As different as this new pregnancy may be, the two pregnancies are intertwined. The experience they had before, of receiving a diagnosis, carrying that pregnancy to term, delivering their child, and then saying goodbye to that baby affects everything. These parents are changed irrevocably by the beauty and the heartbreak of their experience.

Their pregnancy after loss may be perfectly healthy and smooth, but the joy and the future cannot be separated from the grief and the past. The grief does not mean that there is no room for joy. They lost a child, and they are creating another precious one. They grieve the child they lost, and they celebrate the one that is coming. Grief is a complicated emotion because it can leave a family with fear and sorrow, but it can also create a perspective that gives families a whole new understanding of the precious and not-promised nature of pregnancy and childbirth. 

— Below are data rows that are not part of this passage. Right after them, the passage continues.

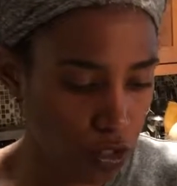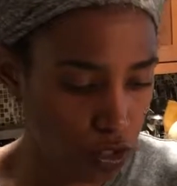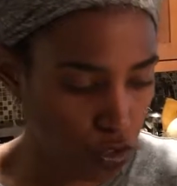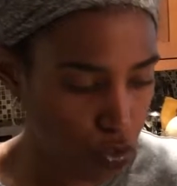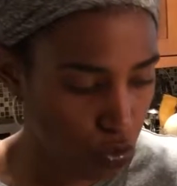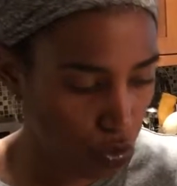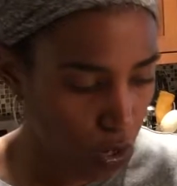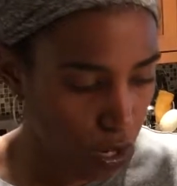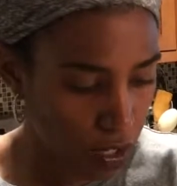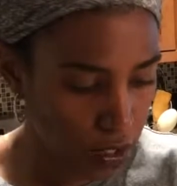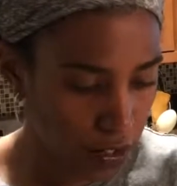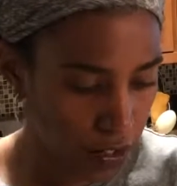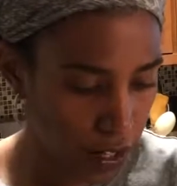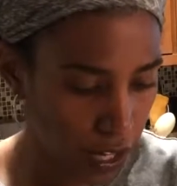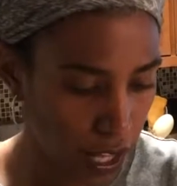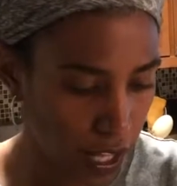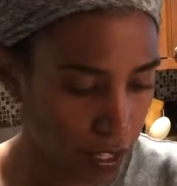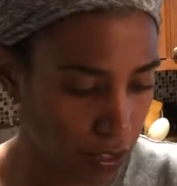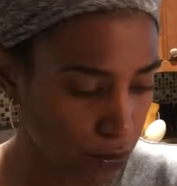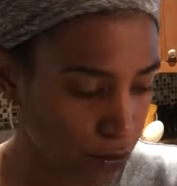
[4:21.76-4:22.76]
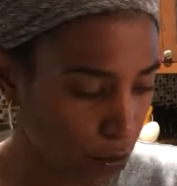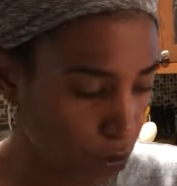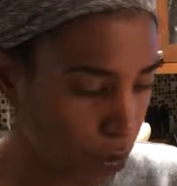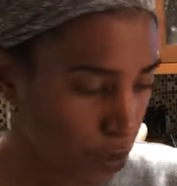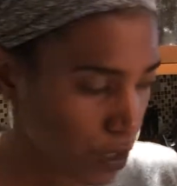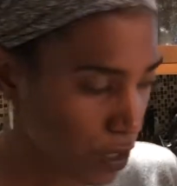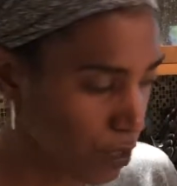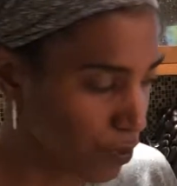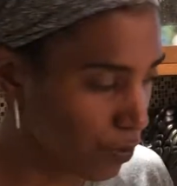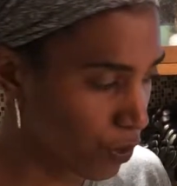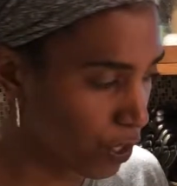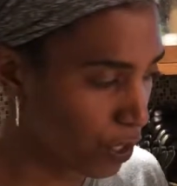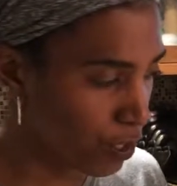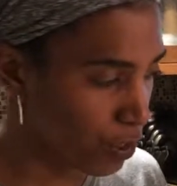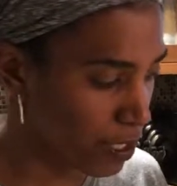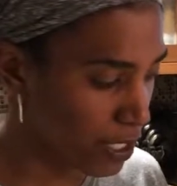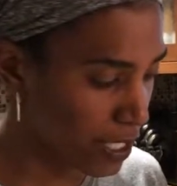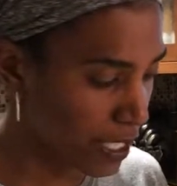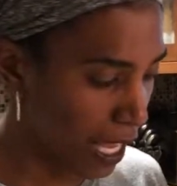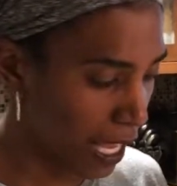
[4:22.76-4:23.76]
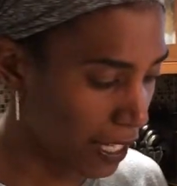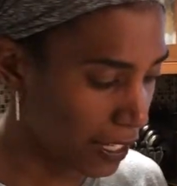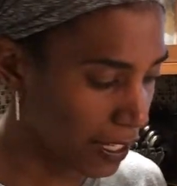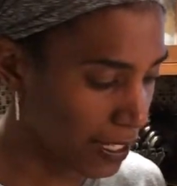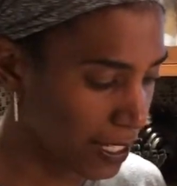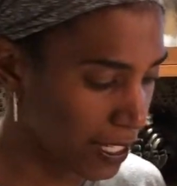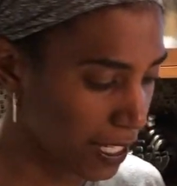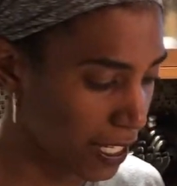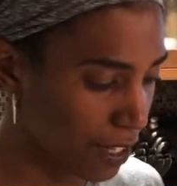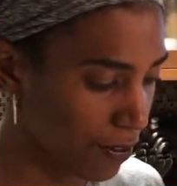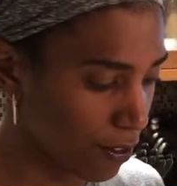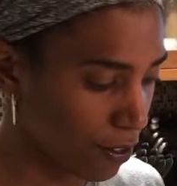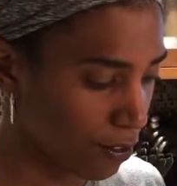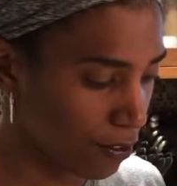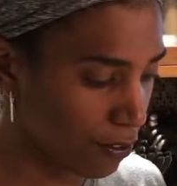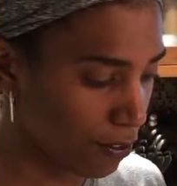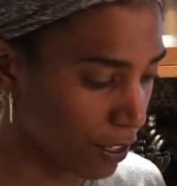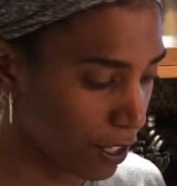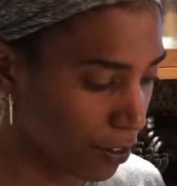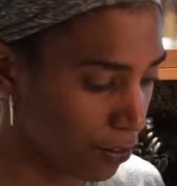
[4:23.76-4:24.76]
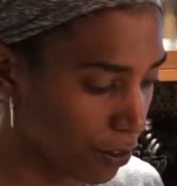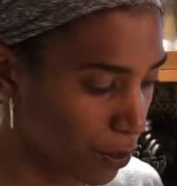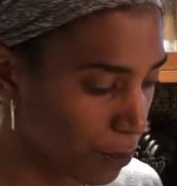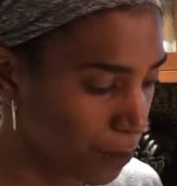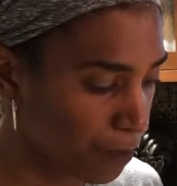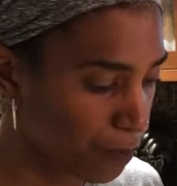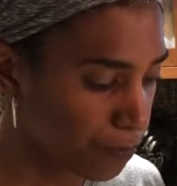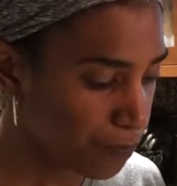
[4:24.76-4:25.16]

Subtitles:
stronger olive oils for your salad to give it flavor.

Families who have experienced the loss of a child shortly after their birth know too much to ever take a healthy pregnancy for granted. Yet, they know too much to simply trust the process without research, questions, caution, and reassurance. As medical professionals, they need you to be comfortable in their discomfort. They need you to understand their fear. They need you to empathize with the complicated range of emotions they are struggling to navigate. They need you to support the fact that they can grieve and celebrate. 

As the medical professionals walking alongside families on their pregnancy after-loss journey, you are a vital part of how parents feel validated, supported, understood, and prepared for the months ahead and the transition into life with a new child.

You are a grounding point- a source of knowledge and comfort. Your patients need to feel comfortable with you, and they need to know that you are willing to walk the minefield of their loss, their present, and their future. 

To help you care well for your patients and know what they need most during pregnancy after loss, we have created the S.P.A.R.E. model. S.P.A.R.E. stands for support, patience, acknowledgment, respect, and empathy. By implementing this model into your practice, you are demonstrating that you are sensitive to your patient’s unique circumstances, open and willing to walk alongside them, and aware that they have specific needs worth meeting. 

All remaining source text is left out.